WORK ORDER >>
Write exactly the lines running from the start of the material below to the line that includes "[0:10.80-0:11.70]", and include no pictures.
─── RECORDS SUPPLIED ───
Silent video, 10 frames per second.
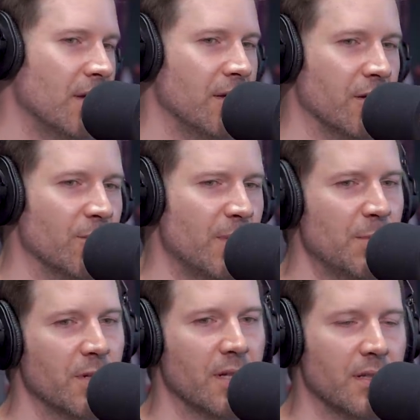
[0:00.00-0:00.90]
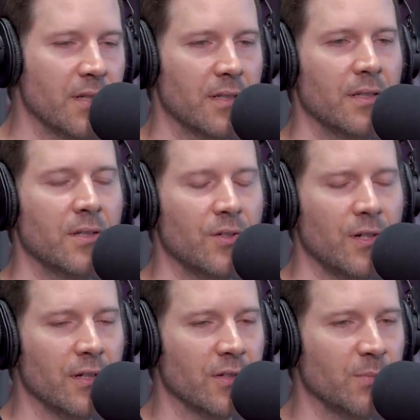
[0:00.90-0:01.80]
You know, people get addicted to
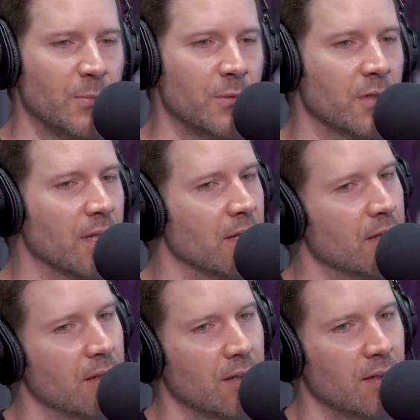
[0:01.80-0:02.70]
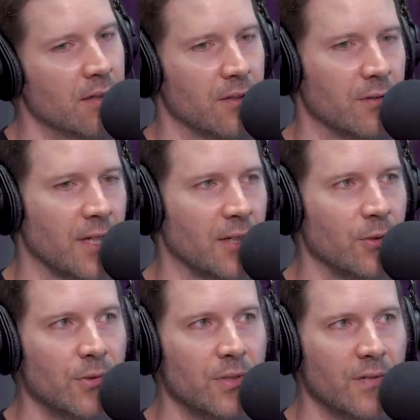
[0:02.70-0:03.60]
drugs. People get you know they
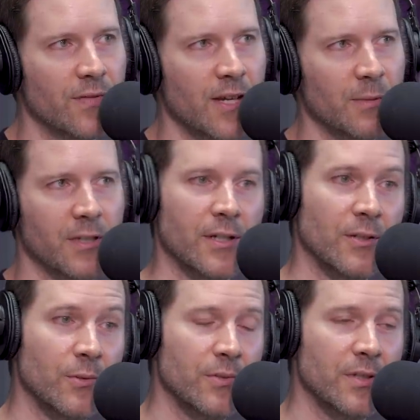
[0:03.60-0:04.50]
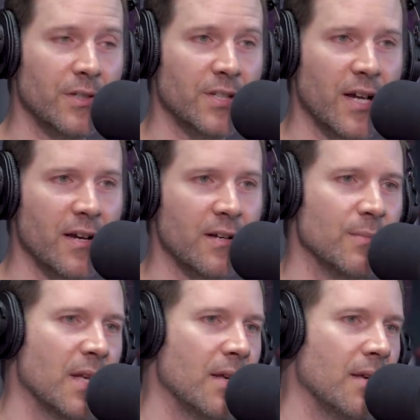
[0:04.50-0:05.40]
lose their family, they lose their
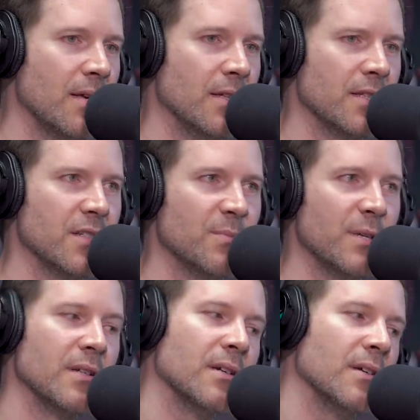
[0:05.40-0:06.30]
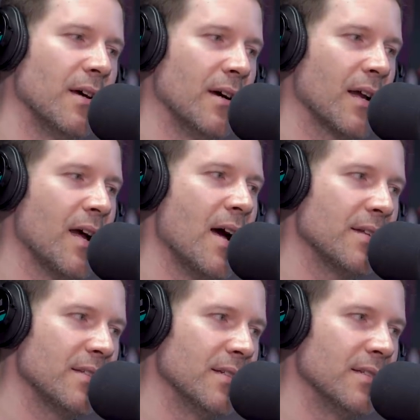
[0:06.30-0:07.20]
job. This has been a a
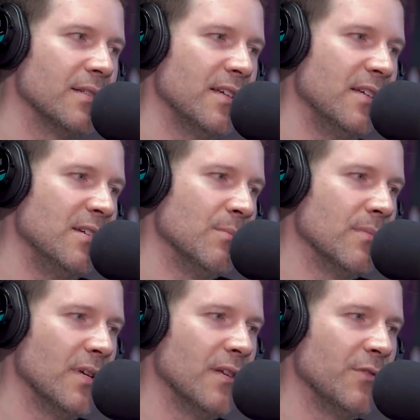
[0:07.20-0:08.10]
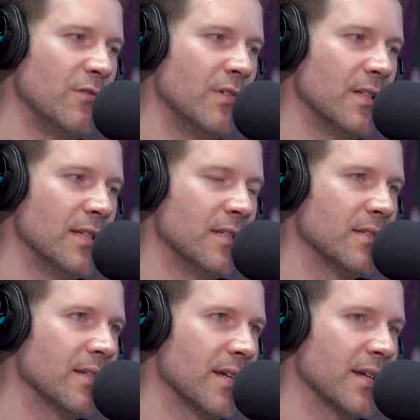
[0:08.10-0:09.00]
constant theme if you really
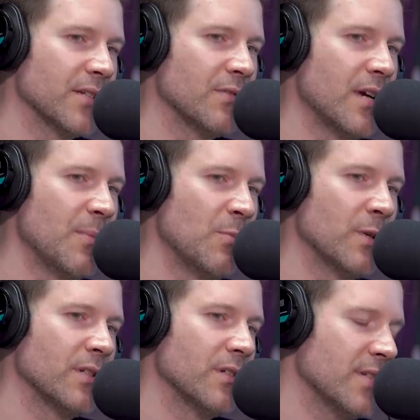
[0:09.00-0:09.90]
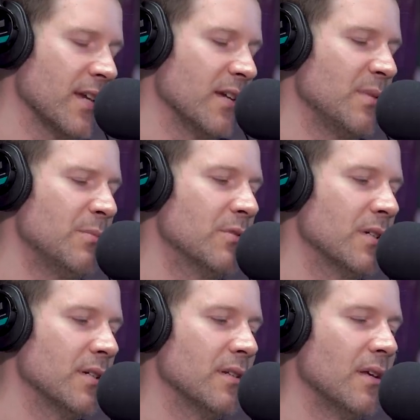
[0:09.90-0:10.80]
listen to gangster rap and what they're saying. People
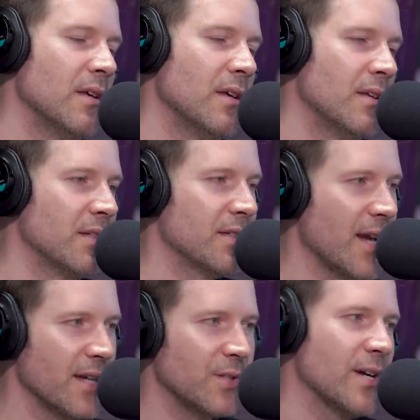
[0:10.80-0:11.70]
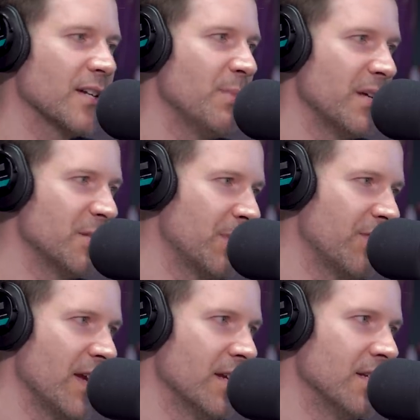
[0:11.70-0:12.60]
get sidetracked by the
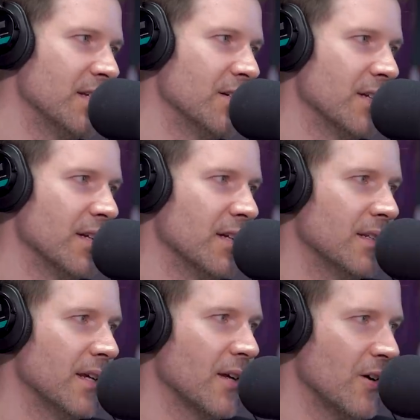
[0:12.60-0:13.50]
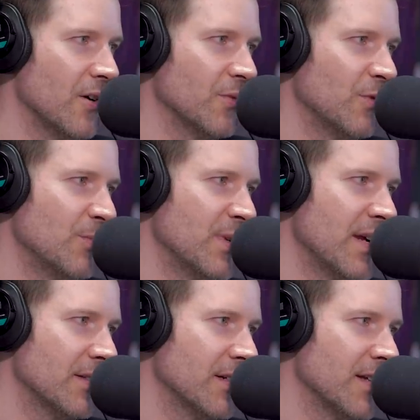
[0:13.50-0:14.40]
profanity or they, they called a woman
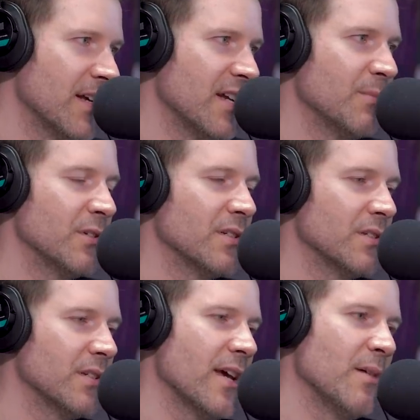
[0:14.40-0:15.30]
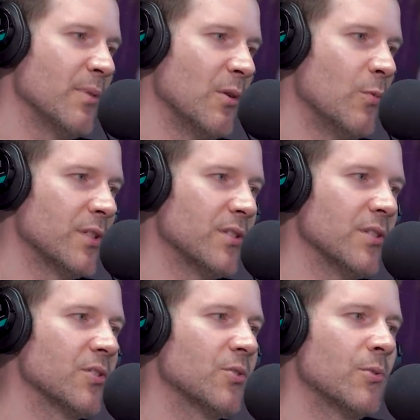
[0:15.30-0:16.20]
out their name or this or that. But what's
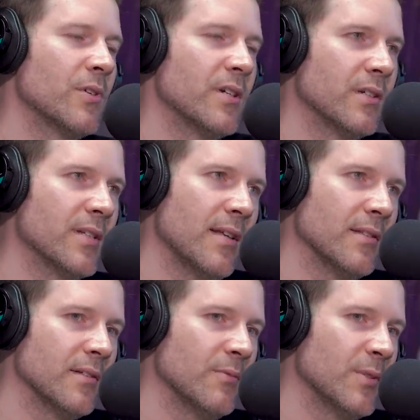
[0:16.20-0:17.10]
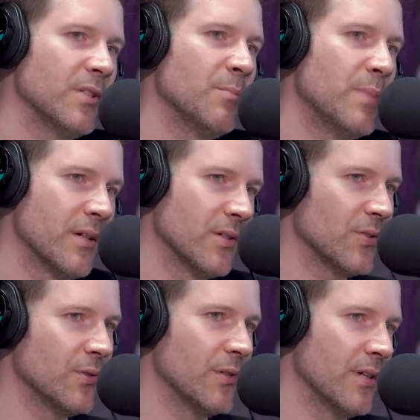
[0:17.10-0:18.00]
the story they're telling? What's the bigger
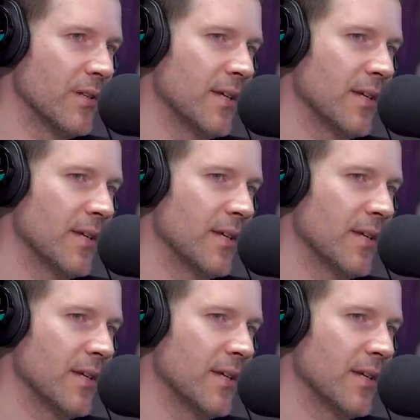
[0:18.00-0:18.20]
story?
───
YOUR RESPONSE >>
Silent video, 10 frames per second.
[0:00.00-0:00.90]
[0:00.90-0:01.80]
You know, people get addicted to
[0:01.80-0:02.70]
[0:02.70-0:03.60]
drugs. People get you know they
[0:03.60-0:04.50]
[0:04.50-0:05.40]
lose their family, they lose their
[0:05.40-0:06.30]
[0:06.30-0:07.20]
job. This has been a a
[0:07.20-0:08.10]
[0:08.10-0:09.00]
constant theme if you really
[0:09.00-0:09.90]
[0:09.90-0:10.80]
listen to gangster rap and what they're saying. People
[0:10.80-0:11.70]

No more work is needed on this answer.